[Saved entries]
┄┄┄┄┄┄

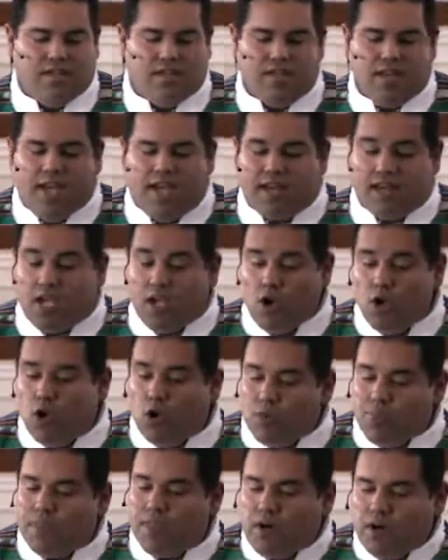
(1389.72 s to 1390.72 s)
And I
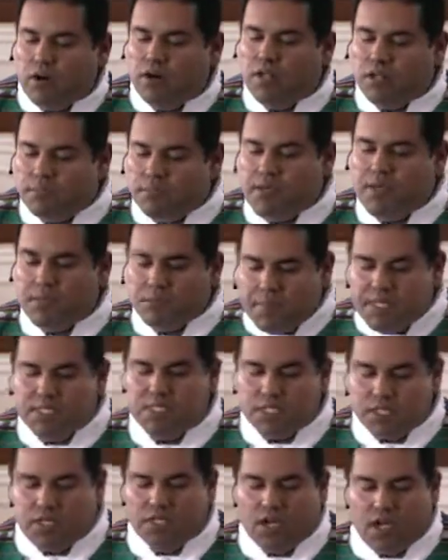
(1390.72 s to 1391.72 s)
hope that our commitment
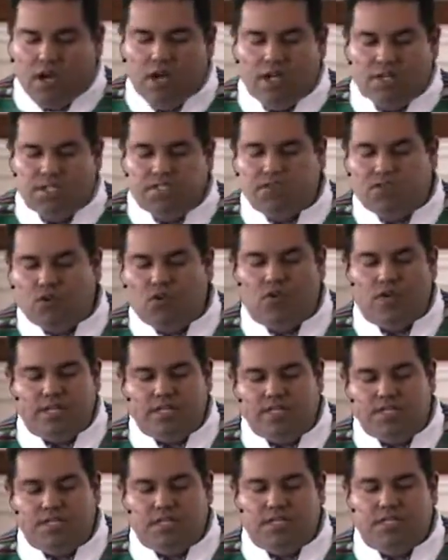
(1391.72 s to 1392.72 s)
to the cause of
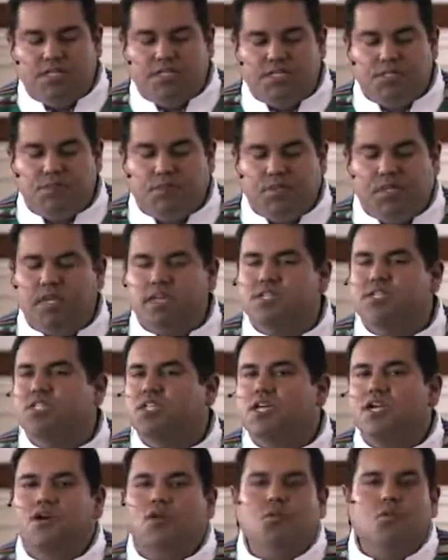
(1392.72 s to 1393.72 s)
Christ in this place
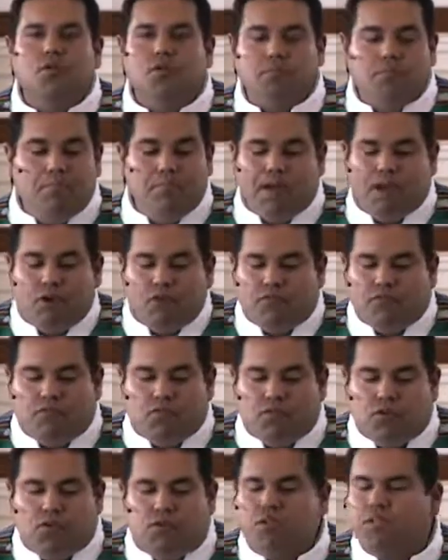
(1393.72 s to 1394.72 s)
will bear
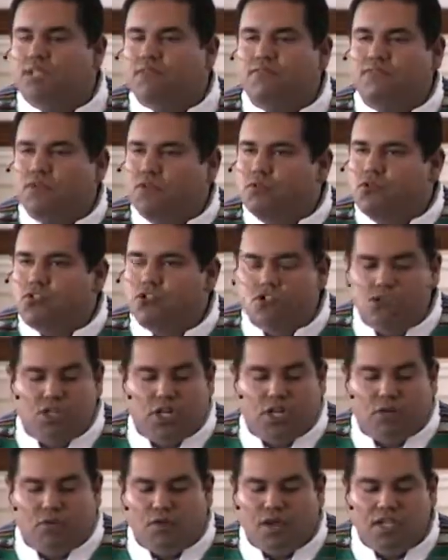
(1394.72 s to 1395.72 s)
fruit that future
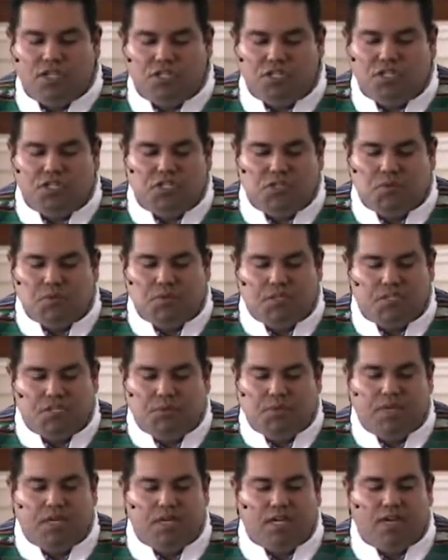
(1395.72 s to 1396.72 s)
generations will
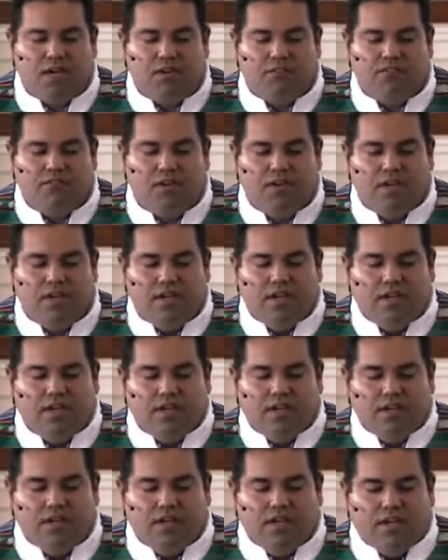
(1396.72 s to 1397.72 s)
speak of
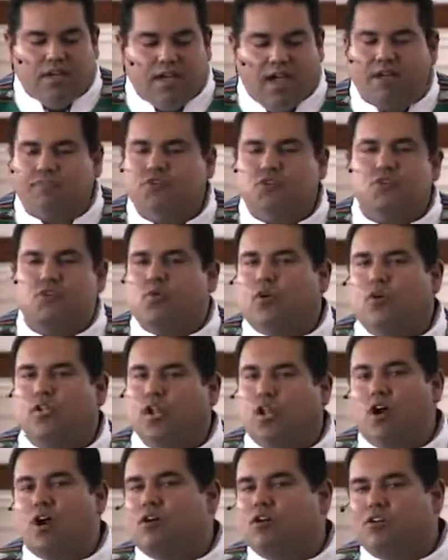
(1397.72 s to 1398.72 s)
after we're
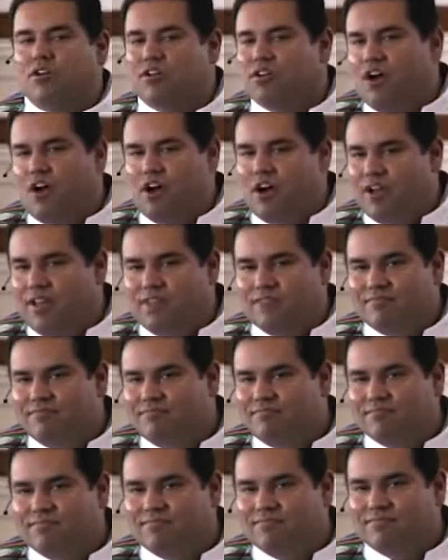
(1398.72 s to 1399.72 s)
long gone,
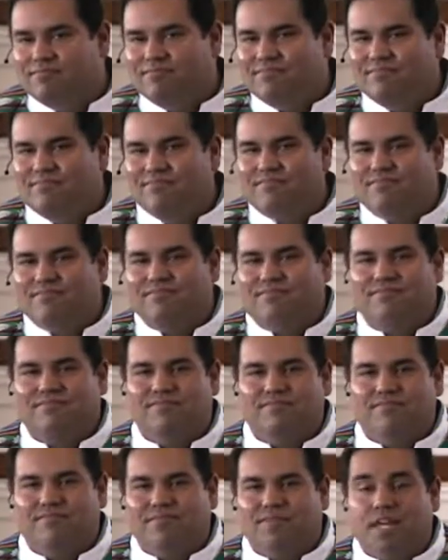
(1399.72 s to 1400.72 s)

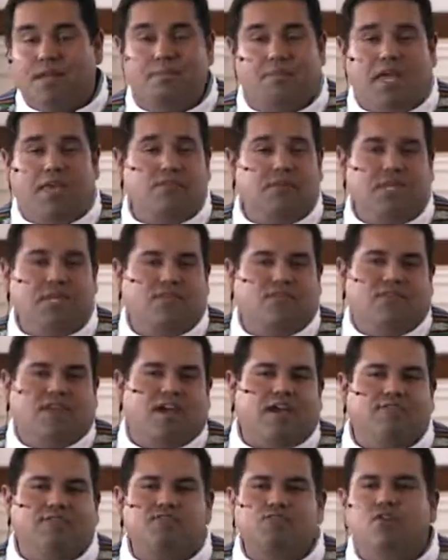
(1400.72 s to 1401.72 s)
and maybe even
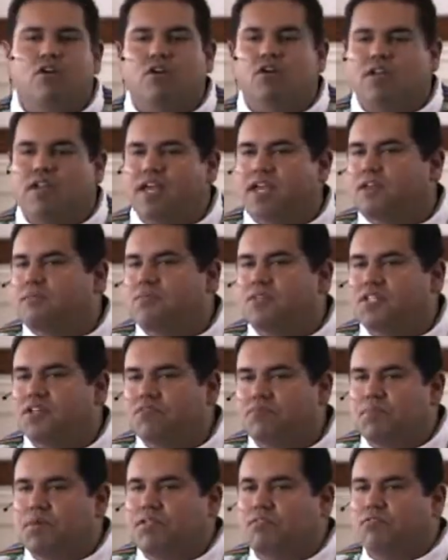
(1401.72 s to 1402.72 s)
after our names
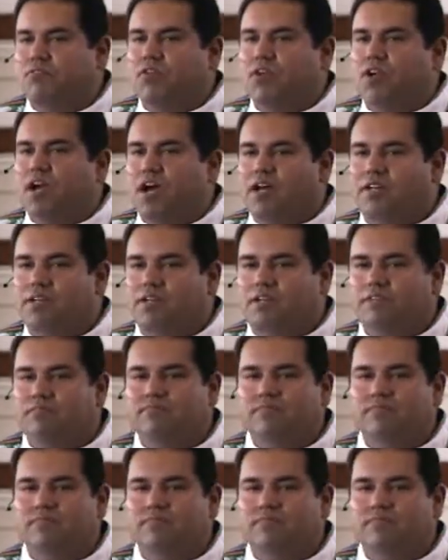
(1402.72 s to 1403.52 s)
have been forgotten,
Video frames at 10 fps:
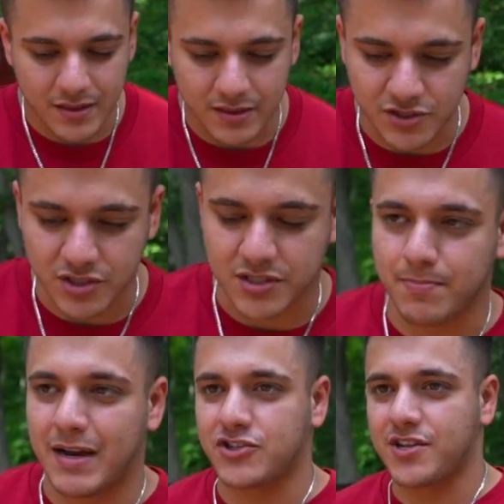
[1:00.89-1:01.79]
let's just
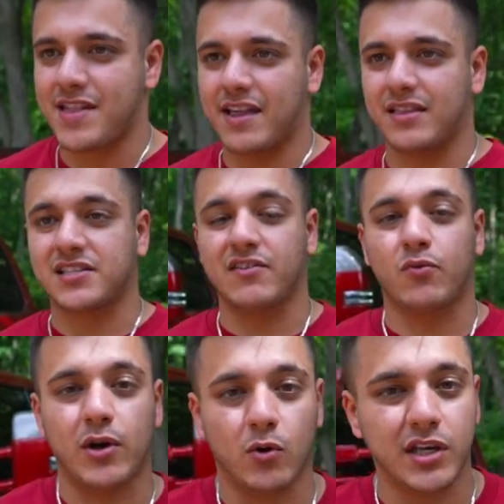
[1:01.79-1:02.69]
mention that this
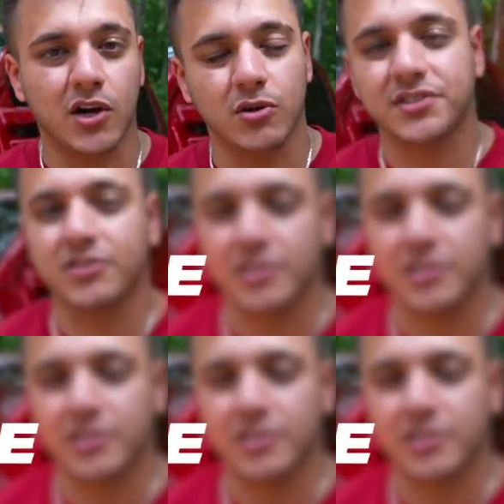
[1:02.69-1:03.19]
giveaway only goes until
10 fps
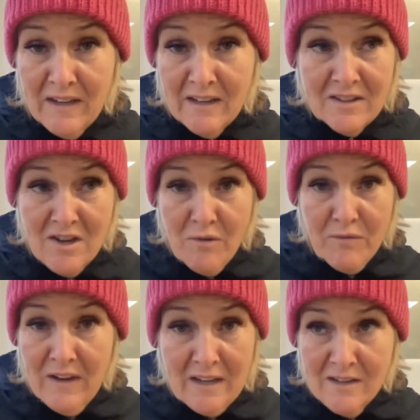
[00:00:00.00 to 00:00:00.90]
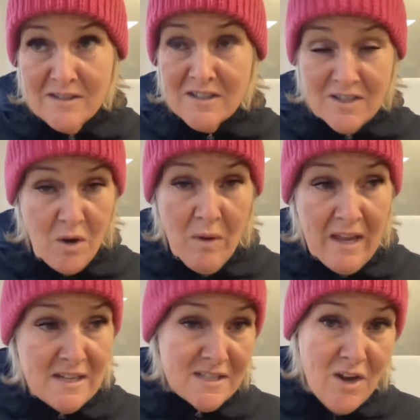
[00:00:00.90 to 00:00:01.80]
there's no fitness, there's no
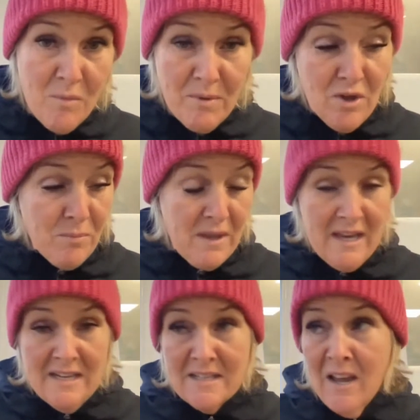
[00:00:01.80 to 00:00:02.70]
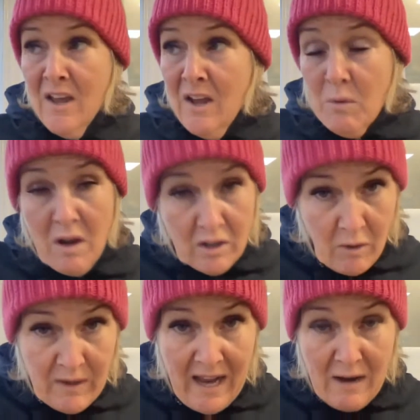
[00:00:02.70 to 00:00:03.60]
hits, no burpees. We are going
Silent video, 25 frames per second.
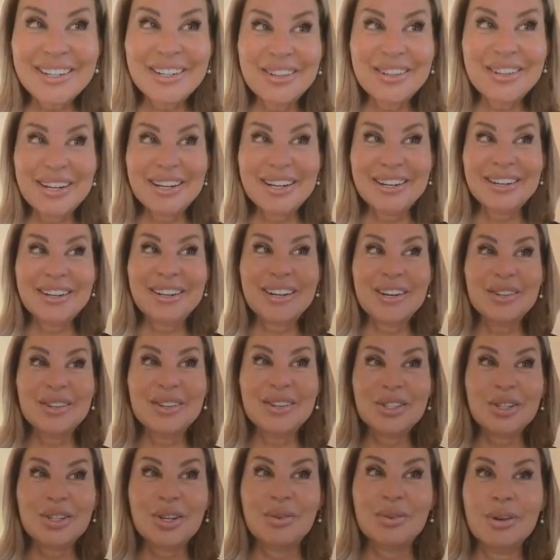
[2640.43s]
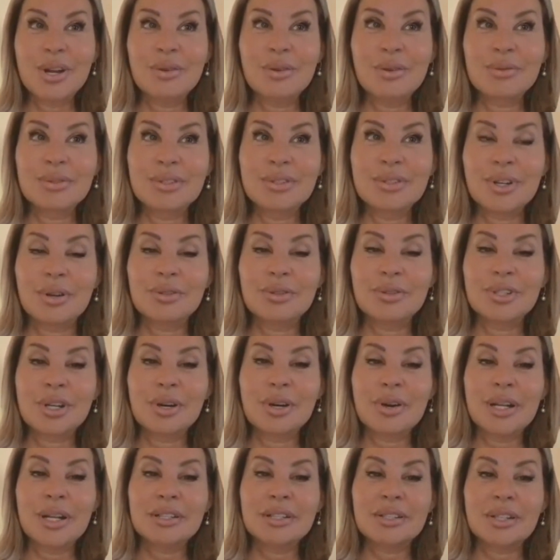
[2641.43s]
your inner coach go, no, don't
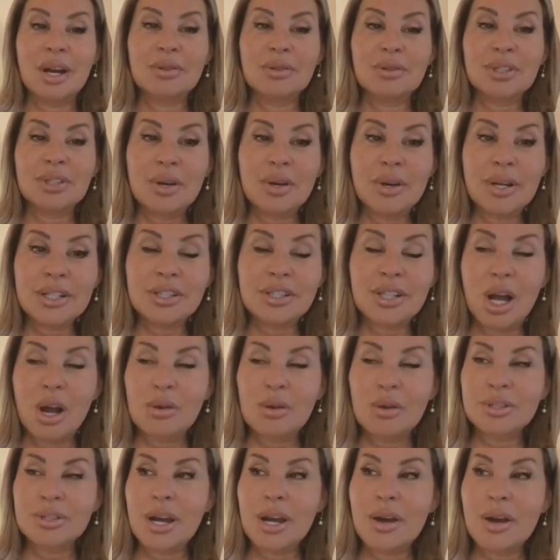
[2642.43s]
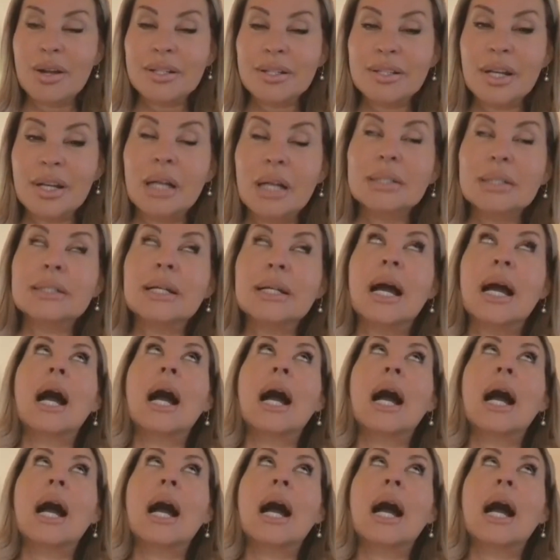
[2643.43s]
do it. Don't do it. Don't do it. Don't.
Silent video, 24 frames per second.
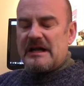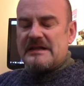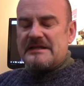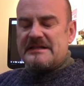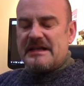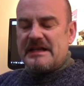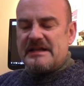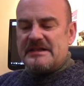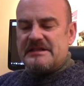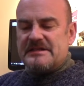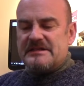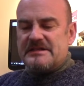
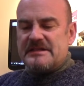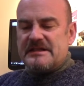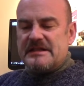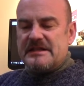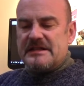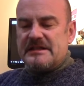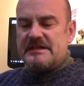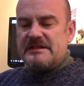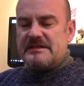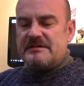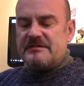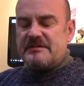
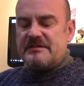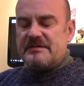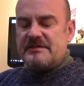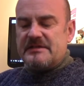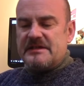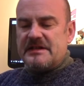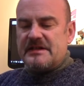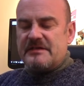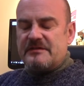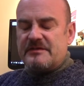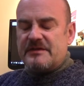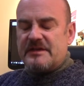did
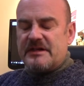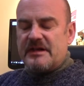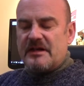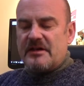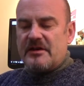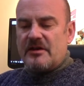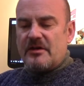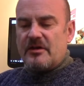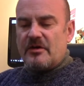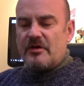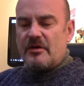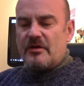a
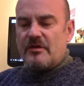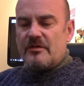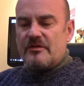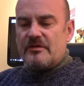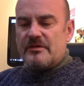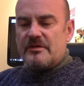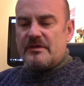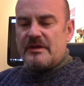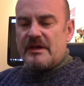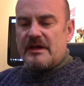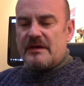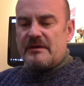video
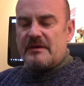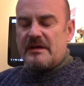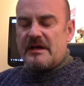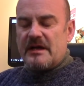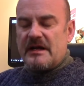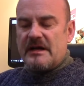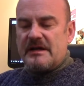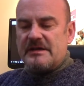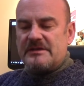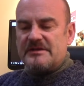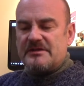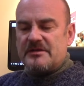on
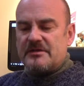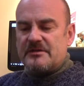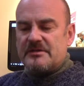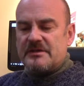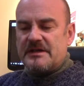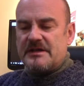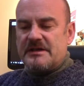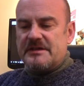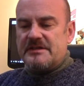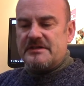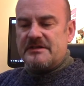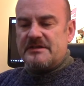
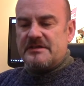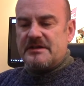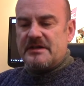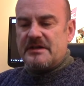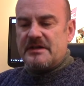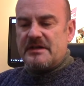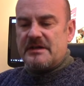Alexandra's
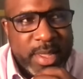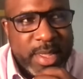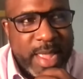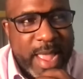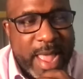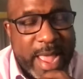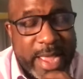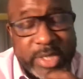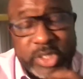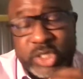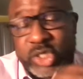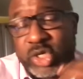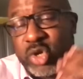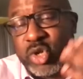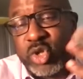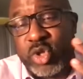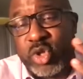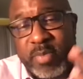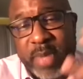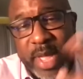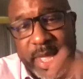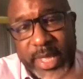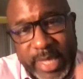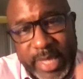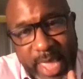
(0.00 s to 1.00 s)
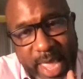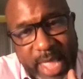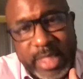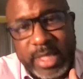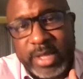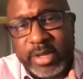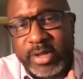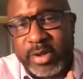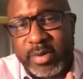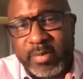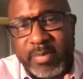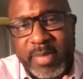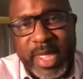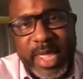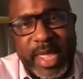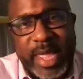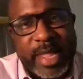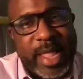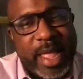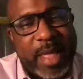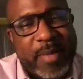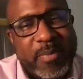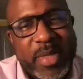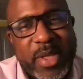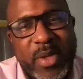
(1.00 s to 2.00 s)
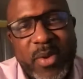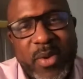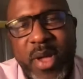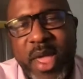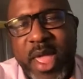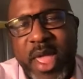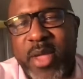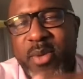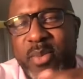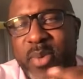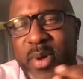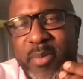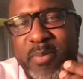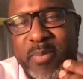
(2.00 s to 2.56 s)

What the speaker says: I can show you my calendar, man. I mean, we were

┄┄┄┄┄┄

YOUR GOAL:
No pictures belong in the copy. Transcribe every entry exactly.

REPLY TO THE EXERCISE:
(1389.72 s to 1390.72 s)
And I
(1390.72 s to 1391.72 s)
hope that our commitment
(1391.72 s to 1392.72 s)
to the cause of
(1392.72 s to 1393.72 s)
Christ in this place
(1393.72 s to 1394.72 s)
will bear
(1394.72 s to 1395.72 s)
fruit that future
(1395.72 s to 1396.72 s)
generations will
(1396.72 s to 1397.72 s)
speak of
(1397.72 s to 1398.72 s)
after we're
(1398.72 s to 1399.72 s)
long gone,
(1399.72 s to 1400.72 s)

(1400.72 s to 1401.72 s)
and maybe even
(1401.72 s to 1402.72 s)
after our names
(1402.72 s to 1403.52 s)
have been forgotten,
Video frames at 10 fps:
[1:00.89-1:01.79]
let's just
[1:01.79-1:02.69]
mention that this
[1:02.69-1:03.19]
giveaway only goes until
10 fps
[00:00:00.00 to 00:00:00.90]
[00:00:00.90 to 00:00:01.80]
there's no fitness, there's no
[00:00:01.80 to 00:00:02.70]
[00:00:02.70 to 00:00:03.60]
hits, no burpees. We are going
Silent video, 25 frames per second.
[2640.43s]
[2641.43s]
your inner coach go, no, don't
[2642.43s]
[2643.43s]
do it. Don't do it. Don't do it. Don't.
Silent video, 24 frames per second.
did
a
video
on
Alexandra's
(0.00 s to 1.00 s)
(1.00 s to 2.00 s)
(2.00 s to 2.56 s)

What the speaker says: I can show you my calendar, man. I mean, we were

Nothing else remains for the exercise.